La mala costumbre
Alana S. Portero
La mala costumbre
Seix Barral, 2024
252 pgs
A ninguna persona normal debe pasar inadvertido lo mal que lo suele pasar en la vida, peor que la mayoría, el personal del colectivo LGTBI, y dentro del mismo, las personas Trans llevan la peor parte, son un grupo realmente vulnerable. Tenía alguna noticia sobre este libro, y al verlo en la biblioteca de mi ciudad, decidí cogerlo.
Está siendo todo un fenómeno editorial y social, y a diferencia de otros, tiene calidad de sobra. Veamos, Alana es una chica trans, que nació en el barrio de San Blas, que estudió historia medieval, que se viene dedicando al mundo del teatro, la animación sociocultural y la escritura, y esta es su primera novela.
La protagonista de esta novela, al igual que la autora, nació en San Blas, donde pasó su infancia y adolescencia, en los 80 y 90. Como sabe cualquier persona nacida antes de 1978 o así, esos fueron los años de la heroína, el caballo, los yonquis a mansalva tirados en medio de la calle, muriendo a chorro, de sida, de sobredosis.
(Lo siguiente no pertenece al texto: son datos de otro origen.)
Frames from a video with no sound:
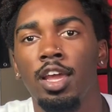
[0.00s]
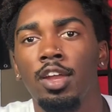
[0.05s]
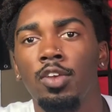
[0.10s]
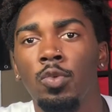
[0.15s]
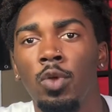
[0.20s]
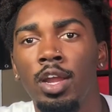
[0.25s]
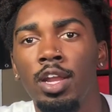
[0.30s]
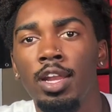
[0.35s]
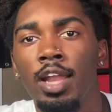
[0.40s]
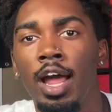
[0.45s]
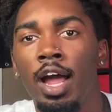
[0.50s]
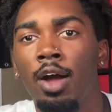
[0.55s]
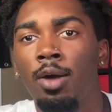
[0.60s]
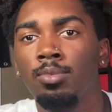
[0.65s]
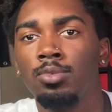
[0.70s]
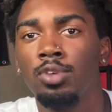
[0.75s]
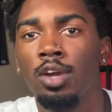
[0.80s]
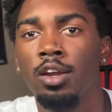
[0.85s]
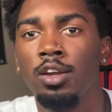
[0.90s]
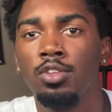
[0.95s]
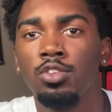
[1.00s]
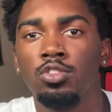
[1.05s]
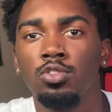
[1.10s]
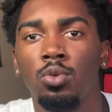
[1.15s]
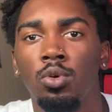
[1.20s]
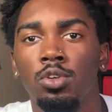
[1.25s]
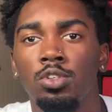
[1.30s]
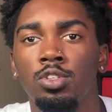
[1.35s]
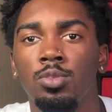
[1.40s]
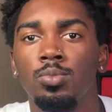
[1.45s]
Right now, I'm trying to
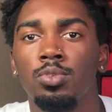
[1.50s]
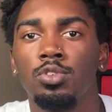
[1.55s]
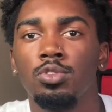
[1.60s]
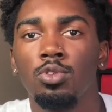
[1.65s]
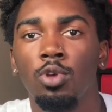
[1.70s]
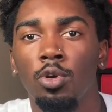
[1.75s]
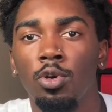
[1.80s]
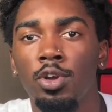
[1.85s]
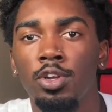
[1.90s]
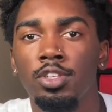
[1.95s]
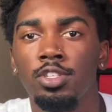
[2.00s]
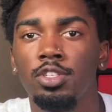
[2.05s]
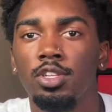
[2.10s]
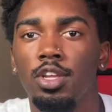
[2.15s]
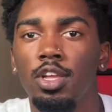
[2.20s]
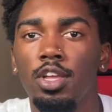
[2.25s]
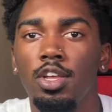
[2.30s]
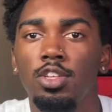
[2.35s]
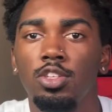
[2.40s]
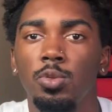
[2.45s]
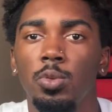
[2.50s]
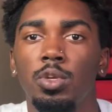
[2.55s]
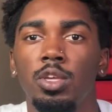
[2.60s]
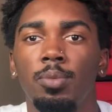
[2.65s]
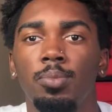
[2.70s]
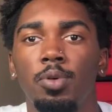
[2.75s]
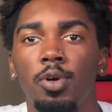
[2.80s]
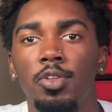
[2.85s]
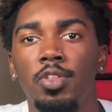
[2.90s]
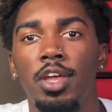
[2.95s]
source some storage so we can
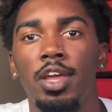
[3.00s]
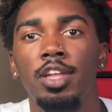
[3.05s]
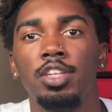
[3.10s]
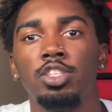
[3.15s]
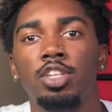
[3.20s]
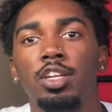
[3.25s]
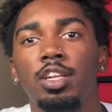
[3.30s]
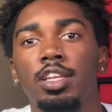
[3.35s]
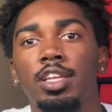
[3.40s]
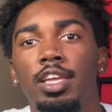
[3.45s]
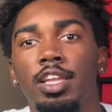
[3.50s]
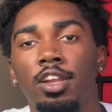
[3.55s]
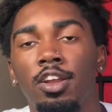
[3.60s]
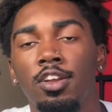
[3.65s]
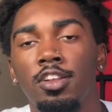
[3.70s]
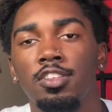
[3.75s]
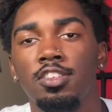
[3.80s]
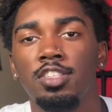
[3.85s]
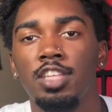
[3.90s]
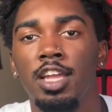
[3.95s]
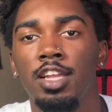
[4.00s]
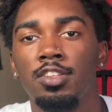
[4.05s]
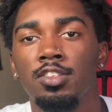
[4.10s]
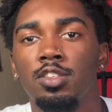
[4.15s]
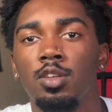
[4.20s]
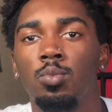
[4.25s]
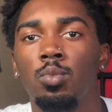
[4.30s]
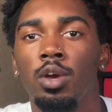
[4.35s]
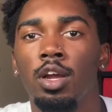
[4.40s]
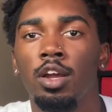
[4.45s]
pull the engine and get it on a stand
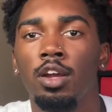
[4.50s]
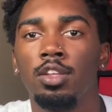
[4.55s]
somewhere,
Y la protagonista, Alex ( de la que no es muy difícil averiguar que tiene muchos puntos en común con la autora), desde muy pronto se da cuenta de que no se siente a gusto en un cuerpo de hombre, que se siente mujer, vaya, tiene disforia de género.
Alex vive en un humilde piso, con padres obreros, vecinos lo mismo, y todo rodeado de los problemas que comentábamos antes. Entre toda esa marginalidad no tardan en aparecer mujeres trans, como su vecina, Margarita, con la que no contactará hasta muchos años después, cuando tenga ya una enfermedad terminal, y Eugenia, la Moraíta, que hace la calle en otras barriadas madrileñas, y que la acogerá como a un hijo. Alex ama, lee, estudia, bebe, se droga, vive, en definitiva, amparado en un núcleo familiar muy unido, pero al que no se atreve a desvelar su secreto, que, de seguro, para sus padres no será tal. Así que vive, en apariencia, dentro de un cerrado armario, en ese barrio obrero tan digno y solidario que, a la autora, le inoculó su conciencia de clase desde el principio. Alex, como decimos, estudia, trabaja, en apariencia está cómodo dentro de su armario, pero, claro, tiene sus dudas, sus miedos, sus problemas de autoaceptación.
No es la novela nada explícita en cuando a sexo y relaciones, sí lo es al describir la miseria y lo cutre de un barrio marginal hace 30, 40 años, y se hace duro de leer. Tampoco es una confesión a corazón abiero a lo Juan Goytisolo en coto vedado y En los reinos de taifa, verdadera literatura confesional gay, no, el libro es, en ese sentido, incluso algo ñoño, y ahí creo que yerra un poco el tiro. Quizá habría quedado mucho mejor una pieza totalmente autobiográfica y confesional a tumba abierta, descriptiva, dolida. Pero aun así es un bello testimonio de sufrimiento, de vértigo, dividido en cortos capítulos, con una prosa absorbente.
Apenas sabía nada de este mundo, sin duda duro, glacial, solitario, que una ley aprobada recientemente en este país intenta, de algún modo, si eso es posible, acompañar. Me gustaría que la gente como Alana sintiera muchas de nuestras manos tendidas.